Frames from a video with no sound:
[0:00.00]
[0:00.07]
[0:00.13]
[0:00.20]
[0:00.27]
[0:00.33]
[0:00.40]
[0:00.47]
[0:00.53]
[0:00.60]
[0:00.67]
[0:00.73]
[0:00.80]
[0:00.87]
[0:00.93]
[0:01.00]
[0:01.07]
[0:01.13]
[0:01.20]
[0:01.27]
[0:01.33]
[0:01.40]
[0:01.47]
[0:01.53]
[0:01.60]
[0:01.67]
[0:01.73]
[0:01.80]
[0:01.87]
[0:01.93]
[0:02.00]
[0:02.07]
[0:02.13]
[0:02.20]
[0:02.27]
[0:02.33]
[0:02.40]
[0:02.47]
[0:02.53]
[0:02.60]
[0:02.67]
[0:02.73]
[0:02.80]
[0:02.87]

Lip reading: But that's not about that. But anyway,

··········

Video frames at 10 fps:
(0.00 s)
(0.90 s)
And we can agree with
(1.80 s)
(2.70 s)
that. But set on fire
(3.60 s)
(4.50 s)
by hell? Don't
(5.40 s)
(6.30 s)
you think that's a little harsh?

··········

> [Your task]:
Using the records above, set down exactly the lines from the one with "Frames from a" through the one with "Lip reading: But", inclusive, and nothing more.

> [Written solution]:
Frames from a video with no sound:
[0:00.00]
[0:00.07]
[0:00.13]
[0:00.20]
[0:00.27]
[0:00.33]
[0:00.40]
[0:00.47]
[0:00.53]
[0:00.60]
[0:00.67]
[0:00.73]
[0:00.80]
[0:00.87]
[0:00.93]
[0:01.00]
[0:01.07]
[0:01.13]
[0:01.20]
[0:01.27]
[0:01.33]
[0:01.40]
[0:01.47]
[0:01.53]
[0:01.60]
[0:01.67]
[0:01.73]
[0:01.80]
[0:01.87]
[0:01.93]
[0:02.00]
[0:02.07]
[0:02.13]
[0:02.20]
[0:02.27]
[0:02.33]
[0:02.40]
[0:02.47]
[0:02.53]
[0:02.60]
[0:02.67]
[0:02.73]
[0:02.80]
[0:02.87]

Lip reading: But that's not about that. But anyway,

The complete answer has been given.